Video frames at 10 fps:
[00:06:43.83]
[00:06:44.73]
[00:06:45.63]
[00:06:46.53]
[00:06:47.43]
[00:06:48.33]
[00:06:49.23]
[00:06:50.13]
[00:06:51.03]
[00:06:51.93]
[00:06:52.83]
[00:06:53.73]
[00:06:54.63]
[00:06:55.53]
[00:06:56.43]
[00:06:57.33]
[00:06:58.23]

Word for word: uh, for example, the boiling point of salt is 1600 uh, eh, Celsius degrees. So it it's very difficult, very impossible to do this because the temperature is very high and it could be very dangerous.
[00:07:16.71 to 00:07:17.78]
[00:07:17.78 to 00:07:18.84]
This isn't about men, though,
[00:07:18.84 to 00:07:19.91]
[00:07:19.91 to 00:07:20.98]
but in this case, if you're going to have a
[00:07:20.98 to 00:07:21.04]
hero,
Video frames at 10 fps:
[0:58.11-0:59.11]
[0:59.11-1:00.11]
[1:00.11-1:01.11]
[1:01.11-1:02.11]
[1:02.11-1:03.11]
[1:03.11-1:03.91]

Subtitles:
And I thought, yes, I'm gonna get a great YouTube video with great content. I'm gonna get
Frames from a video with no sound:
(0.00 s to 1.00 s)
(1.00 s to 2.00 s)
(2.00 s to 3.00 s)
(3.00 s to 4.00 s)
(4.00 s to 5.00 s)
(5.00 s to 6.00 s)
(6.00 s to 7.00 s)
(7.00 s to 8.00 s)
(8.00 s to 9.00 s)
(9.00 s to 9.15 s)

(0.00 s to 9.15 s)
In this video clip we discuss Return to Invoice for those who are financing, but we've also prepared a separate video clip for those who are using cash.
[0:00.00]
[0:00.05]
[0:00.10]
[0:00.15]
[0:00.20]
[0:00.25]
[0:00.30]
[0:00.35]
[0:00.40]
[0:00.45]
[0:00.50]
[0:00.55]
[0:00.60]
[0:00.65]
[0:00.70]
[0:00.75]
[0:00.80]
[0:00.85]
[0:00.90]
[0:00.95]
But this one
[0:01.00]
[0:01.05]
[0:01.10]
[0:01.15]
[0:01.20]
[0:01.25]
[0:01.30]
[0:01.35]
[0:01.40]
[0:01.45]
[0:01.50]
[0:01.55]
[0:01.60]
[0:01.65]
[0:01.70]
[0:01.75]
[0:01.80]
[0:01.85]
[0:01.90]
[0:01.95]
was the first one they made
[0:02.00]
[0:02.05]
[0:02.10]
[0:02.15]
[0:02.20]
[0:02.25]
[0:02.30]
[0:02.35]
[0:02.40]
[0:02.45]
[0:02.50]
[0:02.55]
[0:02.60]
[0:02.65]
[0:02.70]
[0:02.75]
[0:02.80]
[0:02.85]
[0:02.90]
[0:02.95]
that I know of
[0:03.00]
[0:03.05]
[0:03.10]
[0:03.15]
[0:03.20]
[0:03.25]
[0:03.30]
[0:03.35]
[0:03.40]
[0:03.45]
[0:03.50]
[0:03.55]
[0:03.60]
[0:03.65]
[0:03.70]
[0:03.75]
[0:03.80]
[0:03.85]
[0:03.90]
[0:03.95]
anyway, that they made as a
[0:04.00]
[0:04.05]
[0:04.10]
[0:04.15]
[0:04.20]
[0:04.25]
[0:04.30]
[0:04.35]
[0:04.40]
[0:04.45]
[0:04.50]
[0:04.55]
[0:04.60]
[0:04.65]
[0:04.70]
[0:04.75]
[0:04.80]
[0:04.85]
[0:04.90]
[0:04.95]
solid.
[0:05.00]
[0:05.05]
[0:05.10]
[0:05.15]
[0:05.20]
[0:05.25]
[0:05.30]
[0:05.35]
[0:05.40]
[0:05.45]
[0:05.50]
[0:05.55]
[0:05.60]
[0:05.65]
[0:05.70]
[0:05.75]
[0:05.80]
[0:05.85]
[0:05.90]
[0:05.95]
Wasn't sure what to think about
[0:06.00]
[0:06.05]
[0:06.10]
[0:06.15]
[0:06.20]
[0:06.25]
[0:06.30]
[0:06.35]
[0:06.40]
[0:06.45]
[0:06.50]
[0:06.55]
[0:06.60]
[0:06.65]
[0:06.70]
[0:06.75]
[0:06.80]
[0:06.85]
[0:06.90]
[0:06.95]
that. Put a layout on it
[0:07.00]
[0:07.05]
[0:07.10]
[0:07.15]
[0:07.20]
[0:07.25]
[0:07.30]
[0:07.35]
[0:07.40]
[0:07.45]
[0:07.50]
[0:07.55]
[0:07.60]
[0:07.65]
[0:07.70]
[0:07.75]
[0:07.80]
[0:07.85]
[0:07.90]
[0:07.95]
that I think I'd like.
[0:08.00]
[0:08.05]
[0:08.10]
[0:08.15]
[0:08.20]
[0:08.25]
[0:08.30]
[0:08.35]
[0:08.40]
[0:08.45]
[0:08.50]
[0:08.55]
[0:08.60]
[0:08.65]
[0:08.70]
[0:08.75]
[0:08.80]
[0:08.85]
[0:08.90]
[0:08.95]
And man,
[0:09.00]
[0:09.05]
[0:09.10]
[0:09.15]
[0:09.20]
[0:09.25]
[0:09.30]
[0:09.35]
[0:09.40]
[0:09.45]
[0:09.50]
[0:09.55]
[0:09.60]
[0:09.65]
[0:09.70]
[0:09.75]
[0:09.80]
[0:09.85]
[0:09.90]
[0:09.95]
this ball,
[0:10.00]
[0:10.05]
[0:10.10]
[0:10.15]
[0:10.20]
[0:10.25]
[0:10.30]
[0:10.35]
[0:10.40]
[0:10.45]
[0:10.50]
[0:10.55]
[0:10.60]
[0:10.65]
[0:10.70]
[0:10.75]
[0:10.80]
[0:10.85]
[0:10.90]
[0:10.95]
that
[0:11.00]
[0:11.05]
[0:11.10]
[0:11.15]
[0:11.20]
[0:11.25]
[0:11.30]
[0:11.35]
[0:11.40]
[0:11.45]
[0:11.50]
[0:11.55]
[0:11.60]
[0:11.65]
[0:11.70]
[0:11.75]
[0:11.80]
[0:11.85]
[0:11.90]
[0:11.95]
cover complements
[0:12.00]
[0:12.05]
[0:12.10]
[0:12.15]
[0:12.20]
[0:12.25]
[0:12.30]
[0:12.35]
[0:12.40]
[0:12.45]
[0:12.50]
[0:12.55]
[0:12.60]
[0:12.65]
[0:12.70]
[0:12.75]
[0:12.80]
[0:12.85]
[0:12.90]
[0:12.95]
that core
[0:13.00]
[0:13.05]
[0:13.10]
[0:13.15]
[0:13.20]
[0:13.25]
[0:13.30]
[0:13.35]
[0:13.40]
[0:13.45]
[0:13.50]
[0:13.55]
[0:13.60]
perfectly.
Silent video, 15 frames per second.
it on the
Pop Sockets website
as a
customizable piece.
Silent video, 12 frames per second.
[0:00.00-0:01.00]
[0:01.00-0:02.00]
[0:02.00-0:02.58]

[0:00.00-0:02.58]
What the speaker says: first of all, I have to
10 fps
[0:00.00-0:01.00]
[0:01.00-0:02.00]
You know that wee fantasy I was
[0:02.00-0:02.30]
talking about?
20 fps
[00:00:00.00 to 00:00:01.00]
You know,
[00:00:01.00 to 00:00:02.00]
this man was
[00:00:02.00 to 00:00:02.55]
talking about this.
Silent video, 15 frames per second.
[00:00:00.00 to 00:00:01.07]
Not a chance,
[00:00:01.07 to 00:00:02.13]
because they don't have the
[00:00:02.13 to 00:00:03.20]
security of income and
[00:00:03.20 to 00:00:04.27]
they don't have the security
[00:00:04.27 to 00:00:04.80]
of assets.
■ ■ ■ ■ ■ ■ ■
After reading the data above, print it all again exactly.

» **RESPONSE BELOW**:
Video frames at 10 fps:
[00:06:43.83]
[00:06:44.73]
[00:06:45.63]
[00:06:46.53]
[00:06:47.43]
[00:06:48.33]
[00:06:49.23]
[00:06:50.13]
[00:06:51.03]
[00:06:51.93]
[00:06:52.83]
[00:06:53.73]
[00:06:54.63]
[00:06:55.53]
[00:06:56.43]
[00:06:57.33]
[00:06:58.23]

Word for word: uh, for example, the boiling point of salt is 1600 uh, eh, Celsius degrees. So it it's very difficult, very impossible to do this because the temperature is very high and it could be very dangerous.
[00:07:16.71 to 00:07:17.78]
[00:07:17.78 to 00:07:18.84]
This isn't about men, though,
[00:07:18.84 to 00:07:19.91]
[00:07:19.91 to 00:07:20.98]
but in this case, if you're going to have a
[00:07:20.98 to 00:07:21.04]
hero,
Video frames at 10 fps:
[0:58.11-0:59.11]
[0:59.11-1:00.11]
[1:00.11-1:01.11]
[1:01.11-1:02.11]
[1:02.11-1:03.11]
[1:03.11-1:03.91]

Subtitles:
And I thought, yes, I'm gonna get a great YouTube video with great content. I'm gonna get
Frames from a video with no sound:
(0.00 s to 1.00 s)
(1.00 s to 2.00 s)
(2.00 s to 3.00 s)
(3.00 s to 4.00 s)
(4.00 s to 5.00 s)
(5.00 s to 6.00 s)
(6.00 s to 7.00 s)
(7.00 s to 8.00 s)
(8.00 s to 9.00 s)
(9.00 s to 9.15 s)

(0.00 s to 9.15 s)
In this video clip we discuss Return to Invoice for those who are financing, but we've also prepared a separate video clip for those who are using cash.
[0:00.00]
[0:00.05]
[0:00.10]
[0:00.15]
[0:00.20]
[0:00.25]
[0:00.30]
[0:00.35]
[0:00.40]
[0:00.45]
[0:00.50]
[0:00.55]
[0:00.60]
[0:00.65]
[0:00.70]
[0:00.75]
[0:00.80]
[0:00.85]
[0:00.90]
[0:00.95]
But this one
[0:01.00]
[0:01.05]
[0:01.10]
[0:01.15]
[0:01.20]
[0:01.25]
[0:01.30]
[0:01.35]
[0:01.40]
[0:01.45]
[0:01.50]
[0:01.55]
[0:01.60]
[0:01.65]
[0:01.70]
[0:01.75]
[0:01.80]
[0:01.85]
[0:01.90]
[0:01.95]
was the first one they made
[0:02.00]
[0:02.05]
[0:02.10]
[0:02.15]
[0:02.20]
[0:02.25]
[0:02.30]
[0:02.35]
[0:02.40]
[0:02.45]
[0:02.50]
[0:02.55]
[0:02.60]
[0:02.65]
[0:02.70]
[0:02.75]
[0:02.80]
[0:02.85]
[0:02.90]
[0:02.95]
that I know of
[0:03.00]
[0:03.05]
[0:03.10]
[0:03.15]
[0:03.20]
[0:03.25]
[0:03.30]
[0:03.35]
[0:03.40]
[0:03.45]
[0:03.50]
[0:03.55]
[0:03.60]
[0:03.65]
[0:03.70]
[0:03.75]
[0:03.80]
[0:03.85]
[0:03.90]
[0:03.95]
anyway, that they made as a
[0:04.00]
[0:04.05]
[0:04.10]
[0:04.15]
[0:04.20]
[0:04.25]
[0:04.30]
[0:04.35]
[0:04.40]
[0:04.45]
[0:04.50]
[0:04.55]
[0:04.60]
[0:04.65]
[0:04.70]
[0:04.75]
[0:04.80]
[0:04.85]
[0:04.90]
[0:04.95]
solid.
[0:05.00]
[0:05.05]
[0:05.10]
[0:05.15]
[0:05.20]
[0:05.25]
[0:05.30]
[0:05.35]
[0:05.40]
[0:05.45]
[0:05.50]
[0:05.55]
[0:05.60]
[0:05.65]
[0:05.70]
[0:05.75]
[0:05.80]
[0:05.85]
[0:05.90]
[0:05.95]
Wasn't sure what to think about
[0:06.00]
[0:06.05]
[0:06.10]
[0:06.15]
[0:06.20]
[0:06.25]
[0:06.30]
[0:06.35]
[0:06.40]
[0:06.45]
[0:06.50]
[0:06.55]
[0:06.60]
[0:06.65]
[0:06.70]
[0:06.75]
[0:06.80]
[0:06.85]
[0:06.90]
[0:06.95]
that. Put a layout on it
[0:07.00]
[0:07.05]
[0:07.10]
[0:07.15]
[0:07.20]
[0:07.25]
[0:07.30]
[0:07.35]
[0:07.40]
[0:07.45]
[0:07.50]
[0:07.55]
[0:07.60]
[0:07.65]
[0:07.70]
[0:07.75]
[0:07.80]
[0:07.85]
[0:07.90]
[0:07.95]
that I think I'd like.
[0:08.00]
[0:08.05]
[0:08.10]
[0:08.15]
[0:08.20]
[0:08.25]
[0:08.30]
[0:08.35]
[0:08.40]
[0:08.45]
[0:08.50]
[0:08.55]
[0:08.60]
[0:08.65]
[0:08.70]
[0:08.75]
[0:08.80]
[0:08.85]
[0:08.90]
[0:08.95]
And man,
[0:09.00]
[0:09.05]
[0:09.10]
[0:09.15]
[0:09.20]
[0:09.25]
[0:09.30]
[0:09.35]
[0:09.40]
[0:09.45]
[0:09.50]
[0:09.55]
[0:09.60]
[0:09.65]
[0:09.70]
[0:09.75]
[0:09.80]
[0:09.85]
[0:09.90]
[0:09.95]
this ball,
[0:10.00]
[0:10.05]
[0:10.10]
[0:10.15]
[0:10.20]
[0:10.25]
[0:10.30]
[0:10.35]
[0:10.40]
[0:10.45]
[0:10.50]
[0:10.55]
[0:10.60]
[0:10.65]
[0:10.70]
[0:10.75]
[0:10.80]
[0:10.85]
[0:10.90]
[0:10.95]
that
[0:11.00]
[0:11.05]
[0:11.10]
[0:11.15]
[0:11.20]
[0:11.25]
[0:11.30]
[0:11.35]
[0:11.40]
[0:11.45]
[0:11.50]
[0:11.55]
[0:11.60]
[0:11.65]
[0:11.70]
[0:11.75]
[0:11.80]
[0:11.85]
[0:11.90]
[0:11.95]
cover complements
[0:12.00]
[0:12.05]
[0:12.10]
[0:12.15]
[0:12.20]
[0:12.25]
[0:12.30]
[0:12.35]
[0:12.40]
[0:12.45]
[0:12.50]
[0:12.55]
[0:12.60]
[0:12.65]
[0:12.70]
[0:12.75]
[0:12.80]
[0:12.85]
[0:12.90]
[0:12.95]
that core
[0:13.00]
[0:13.05]
[0:13.10]
[0:13.15]
[0:13.20]
[0:13.25]
[0:13.30]
[0:13.35]
[0:13.40]
[0:13.45]
[0:13.50]
[0:13.55]
[0:13.60]
perfectly.
Silent video, 15 frames per second.
it on the
Pop Sockets website
as a
customizable piece.
Silent video, 12 frames per second.
[0:00.00-0:01.00]
[0:01.00-0:02.00]
[0:02.00-0:02.58]

[0:00.00-0:02.58]
What the speaker says: first of all, I have to
10 fps
[0:00.00-0:01.00]
[0:01.00-0:02.00]
You know that wee fantasy I was
[0:02.00-0:02.30]
talking about?
20 fps
[00:00:00.00 to 00:00:01.00]
You know,
[00:00:01.00 to 00:00:02.00]
this man was
[00:00:02.00 to 00:00:02.55]
talking about this.
Silent video, 15 frames per second.
[00:00:00.00 to 00:00:01.07]
Not a chance,
[00:00:01.07 to 00:00:02.13]
because they don't have the
[00:00:02.13 to 00:00:03.20]
security of income and
[00:00:03.20 to 00:00:04.27]
they don't have the security
[00:00:04.27 to 00:00:04.80]
of assets.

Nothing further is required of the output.